University of Limerick, School of Medicine, Limerick, Ireland.
Department of Vascular Surgery, University Hospital Galway, Ireland.
Ann Surg. 2022 Feb 1;275(2):e324-e333. doi: 10.1097/SLA.0000000000004914.
To determine the most effective modality of intervention to treat saphenous vein insufficiency.
Endovenous therapies have instigated a paradigm shift in the management of superficial venous incompetence.
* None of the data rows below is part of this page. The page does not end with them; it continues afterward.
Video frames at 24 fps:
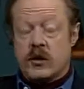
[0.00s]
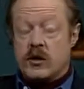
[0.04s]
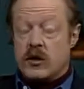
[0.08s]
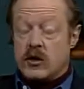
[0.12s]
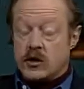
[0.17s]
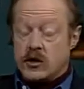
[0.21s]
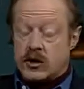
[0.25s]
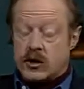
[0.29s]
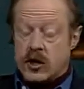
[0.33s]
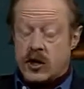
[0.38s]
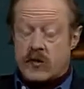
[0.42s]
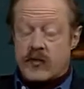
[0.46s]

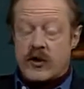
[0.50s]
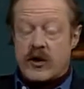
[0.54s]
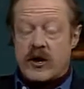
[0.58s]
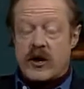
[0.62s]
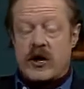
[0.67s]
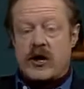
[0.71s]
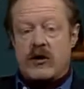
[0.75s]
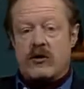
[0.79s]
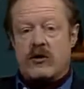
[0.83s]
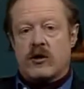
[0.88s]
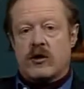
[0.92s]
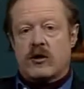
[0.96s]

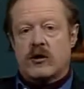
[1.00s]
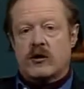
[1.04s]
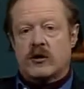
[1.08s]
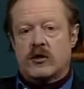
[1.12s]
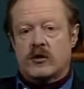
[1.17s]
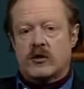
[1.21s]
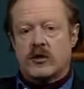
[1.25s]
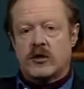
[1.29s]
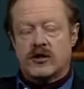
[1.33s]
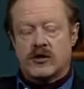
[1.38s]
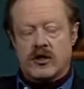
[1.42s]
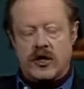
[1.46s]
Schopenhauer
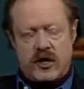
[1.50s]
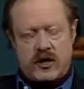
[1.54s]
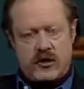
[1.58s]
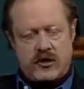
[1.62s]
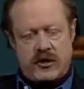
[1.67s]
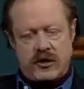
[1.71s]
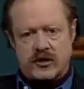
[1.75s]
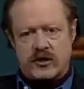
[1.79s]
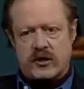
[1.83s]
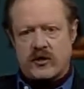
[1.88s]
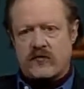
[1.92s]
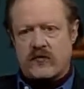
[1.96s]
is an
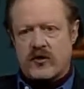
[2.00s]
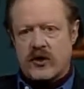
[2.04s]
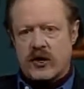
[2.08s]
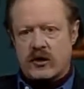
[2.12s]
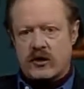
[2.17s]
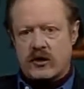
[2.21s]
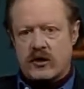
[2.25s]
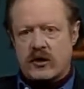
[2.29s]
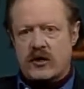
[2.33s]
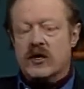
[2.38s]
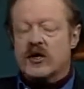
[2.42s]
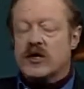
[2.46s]
atheist. In fact,
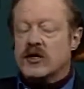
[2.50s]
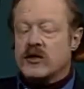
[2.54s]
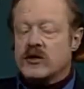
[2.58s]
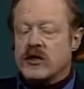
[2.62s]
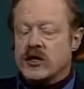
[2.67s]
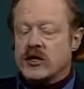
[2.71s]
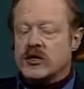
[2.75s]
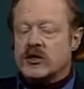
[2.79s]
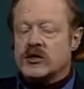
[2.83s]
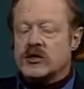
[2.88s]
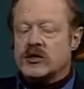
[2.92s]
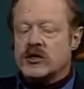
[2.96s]

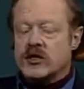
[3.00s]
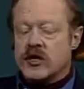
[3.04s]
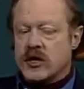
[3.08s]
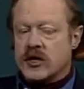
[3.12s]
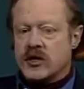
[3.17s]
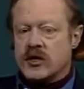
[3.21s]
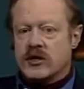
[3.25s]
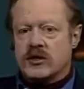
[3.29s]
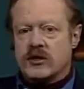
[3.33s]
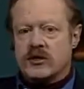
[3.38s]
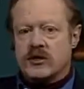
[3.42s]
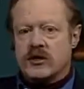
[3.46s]
Nietzsche
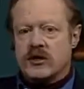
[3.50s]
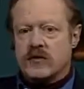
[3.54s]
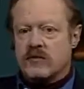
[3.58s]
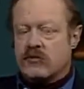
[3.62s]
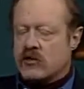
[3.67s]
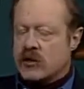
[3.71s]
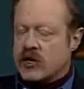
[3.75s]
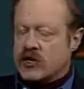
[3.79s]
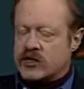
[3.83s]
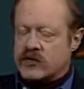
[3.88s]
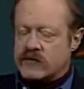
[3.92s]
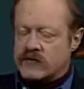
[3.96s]
says in
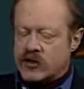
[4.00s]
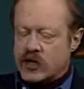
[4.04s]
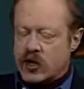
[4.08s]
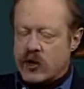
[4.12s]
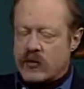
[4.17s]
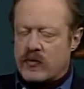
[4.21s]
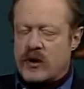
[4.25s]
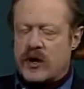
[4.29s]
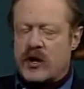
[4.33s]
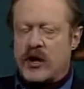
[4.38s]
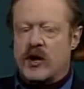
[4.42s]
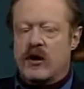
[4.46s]
praise of
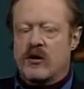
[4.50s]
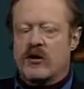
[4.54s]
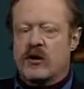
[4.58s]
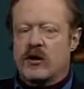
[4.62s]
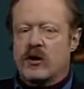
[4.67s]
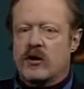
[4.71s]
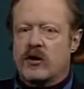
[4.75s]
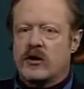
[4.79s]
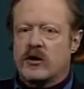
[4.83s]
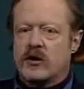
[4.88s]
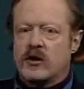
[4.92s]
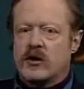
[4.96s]
Schopenhauer,
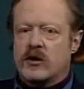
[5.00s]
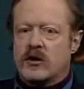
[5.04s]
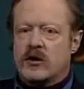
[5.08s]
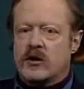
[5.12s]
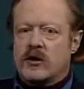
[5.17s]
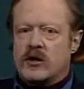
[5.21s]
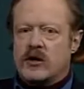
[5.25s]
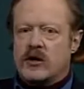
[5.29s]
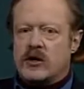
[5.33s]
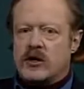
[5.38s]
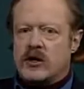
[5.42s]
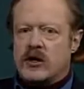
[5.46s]

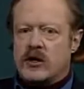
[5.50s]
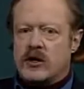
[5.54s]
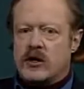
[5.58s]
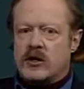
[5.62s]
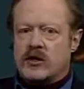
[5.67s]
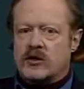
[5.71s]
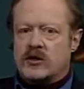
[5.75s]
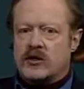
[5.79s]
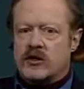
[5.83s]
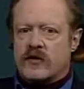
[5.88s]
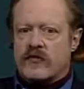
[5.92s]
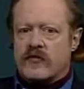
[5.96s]
he
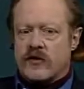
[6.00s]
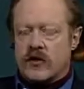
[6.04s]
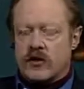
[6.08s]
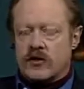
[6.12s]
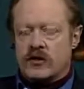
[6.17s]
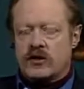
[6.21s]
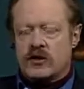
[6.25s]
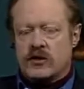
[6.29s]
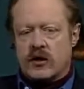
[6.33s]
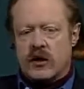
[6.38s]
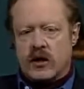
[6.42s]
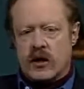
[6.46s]
is the
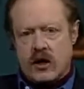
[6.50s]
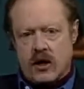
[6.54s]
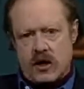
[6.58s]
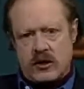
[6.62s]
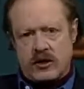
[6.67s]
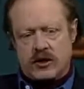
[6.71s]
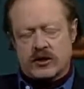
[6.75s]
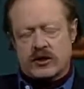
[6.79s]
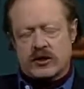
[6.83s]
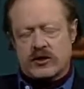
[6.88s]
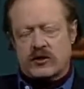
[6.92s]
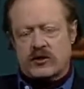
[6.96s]
first
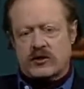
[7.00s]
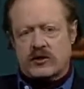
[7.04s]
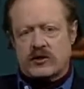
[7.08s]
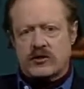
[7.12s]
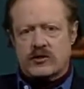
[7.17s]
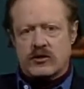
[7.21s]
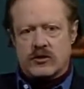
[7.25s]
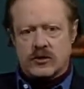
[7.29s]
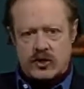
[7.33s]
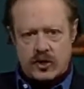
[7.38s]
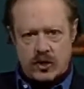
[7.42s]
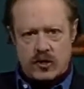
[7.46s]
honest
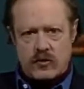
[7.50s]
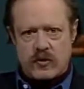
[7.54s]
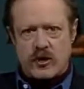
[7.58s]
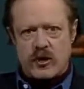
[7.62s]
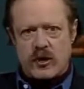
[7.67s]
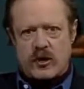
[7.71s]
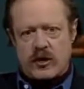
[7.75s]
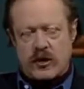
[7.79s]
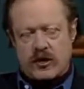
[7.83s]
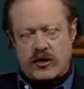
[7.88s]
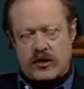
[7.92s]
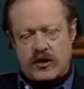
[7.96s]
German
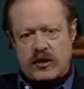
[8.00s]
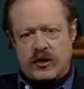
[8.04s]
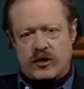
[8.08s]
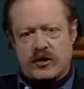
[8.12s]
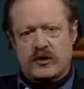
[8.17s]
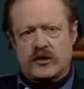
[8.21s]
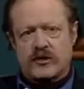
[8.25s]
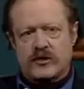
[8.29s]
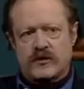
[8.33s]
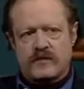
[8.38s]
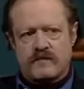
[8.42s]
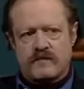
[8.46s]
atheist.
When compared with open surgery, endovenous interventions (foam sclerotherapy, radiofrequency ablation, endovenous laser ablation (EVLA), mechanochemical ablation, and CAE closure) potentially offer reduced morbidity with similar procedural efficacy.
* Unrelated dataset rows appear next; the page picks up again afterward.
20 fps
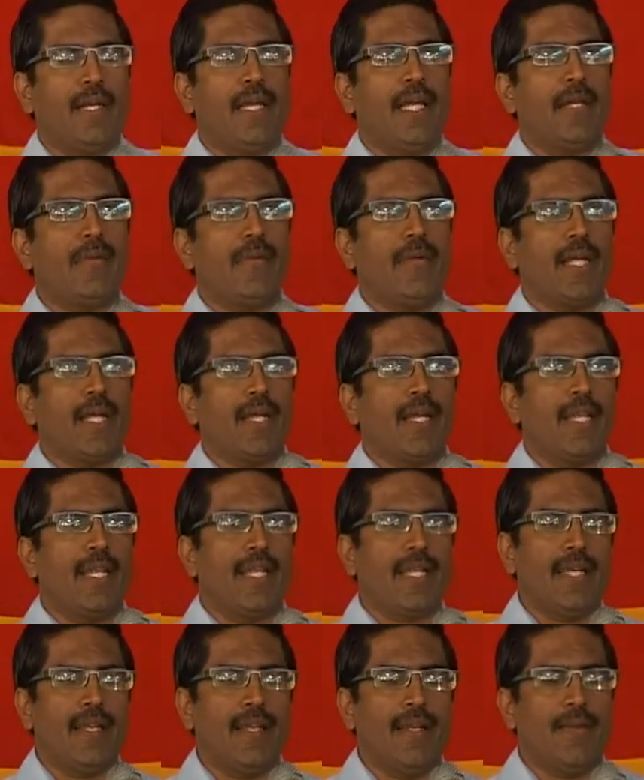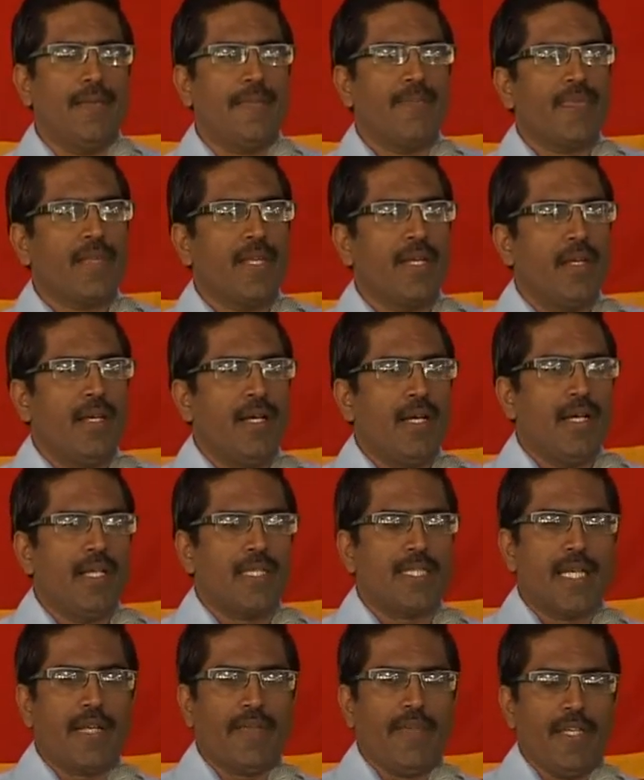day-to-day clinical
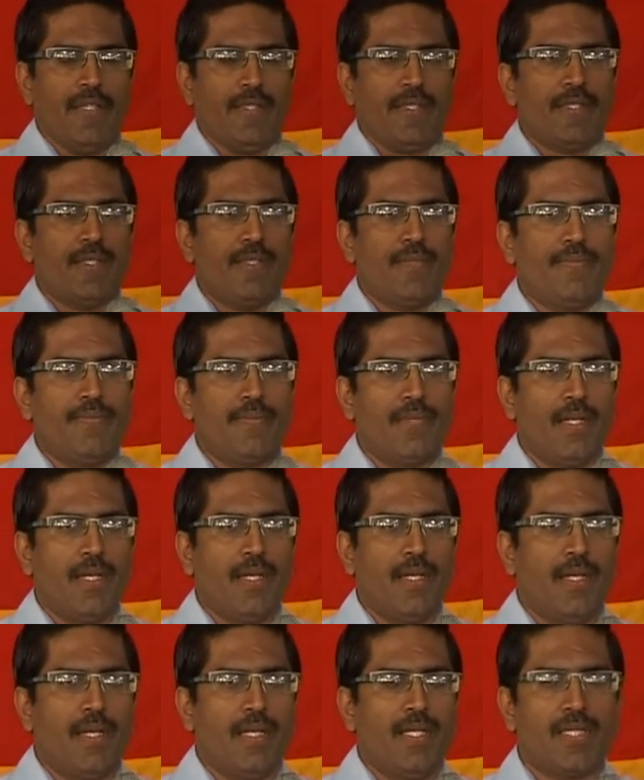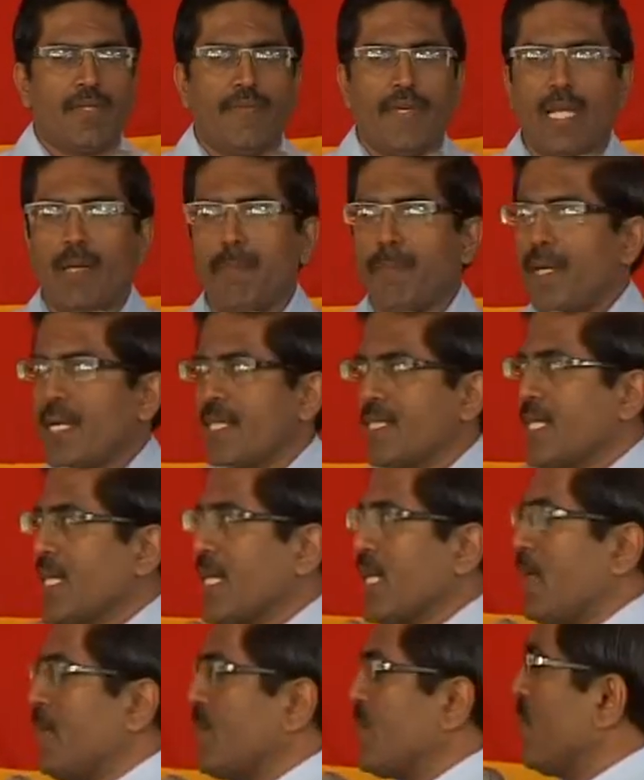service. So when a person
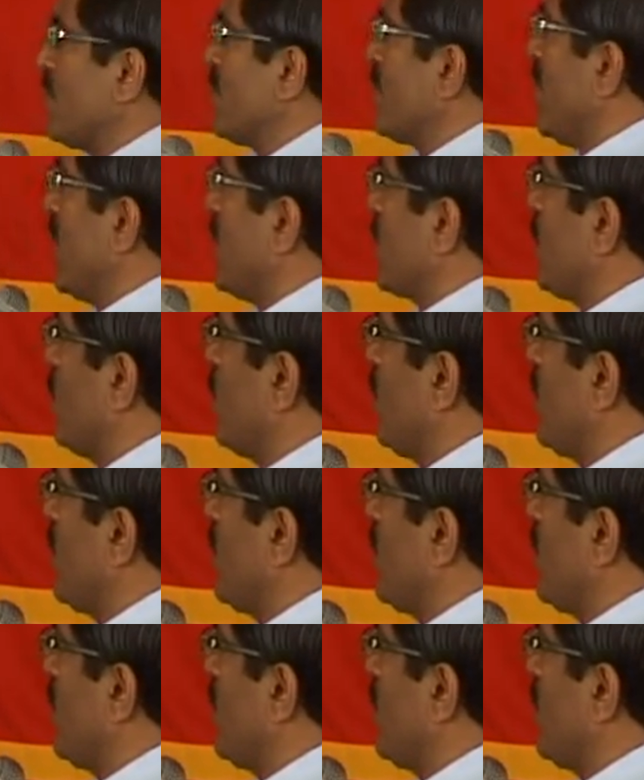comes with alcohol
A systematic review and series of network meta-analyses of randomized controlled trials were performed assessing risks of procedural failure (within 6-weeks) and recurrence (6-weeks to 5-years), defined by ultrasound, between the different modalities of intervention for superficial venous incompetence. Treatment comparisons addressing risks of common adverse events, venous clinical severity score, and pain were also performed.
A systematic search identified 51 articles, describing 36 randomized controlled trials, incorporating 7576 limbs. Outcome data on 10 modalities of intervention were analyzed up to 5-year follow-up. CAE resulted in the lowest risk of procedural failure within 6-weeks. Foam sclerotherapy had the highest risk of recurrence while high ligation with stripping (HLS) and Conservatrice Hemodynamique de l'Insuffisance Veineuse en Ambulatoire were ranked best to reduce long-term recurrence. No intervention increased risks of venous thromboembolism and there was minimal difference in morbidity between treatments. All interventions improved venous clinical severity score (range -1.02 to -4.95), however, radiofrequency ablation demonstrated the greatest improvement, followed by EVLA and HLS between 2 to 5-years. EVLA was associated with the highest risk of pain, while mechanochemical ablation offered the least.
Although CAE offered the lowest risk of initial procedural failure, HLS resulted in lower rates of long-term recurrence without considerably increasing morbidity when compared with other endovenous options.
确定治疗大隐静脉功能不全最有效的干预方式。
静脉内治疗在治疗浅表静脉功能不全方面引发了范式转变。与开放手术相比,静脉内干预(泡沫硬化疗法、射频消融、静脉内激光消融 (EVLA)、机械化学消融和 CAE 闭合)具有潜在的较低发病率和相似的程序疗效。
对随机对照试验进行了系统评价和一系列网络荟萃分析,评估了不同干预方式治疗浅表静脉功能不全的超声定义的程序失败(6 周内)和复发(6 周到 5 年)的风险,还进行了治疗比较,以评估常见不良事件、静脉临床严重程度评分和疼痛的风险。
系统搜索确定了 51 篇文章,描述了 36 项随机对照试验,共纳入 7576 条肢体。对 10 种干预方式的结果数据进行了分析,随访时间长达 5 年。CAE 在 6 周内程序失败的风险最低。泡沫硬化疗法的复发风险最高,而高位结扎加剥脱术 (HLS) 和 Conservatrice Hemodynamique de l'Insuffisance Veineuse en Ambulatoire 被评为降低长期复发的最佳方法。没有一种干预措施会增加静脉血栓栓塞的风险,而且治疗之间的发病率差异很小。所有干预措施均改善了静脉临床严重程度评分(范围 -1.02 至 -4.95),但射频消融显示最大的改善,其次是 EVLA 和 HLS 在 2 至 5 年内。EVLA 与最高的疼痛风险相关,而机械化学消融的疼痛风险最低。
尽管 CAE 初始程序失败的风险最低,但与其他静脉内治疗方法相比,HLS 导致长期复发的风险较低,且发病率没有显著增加。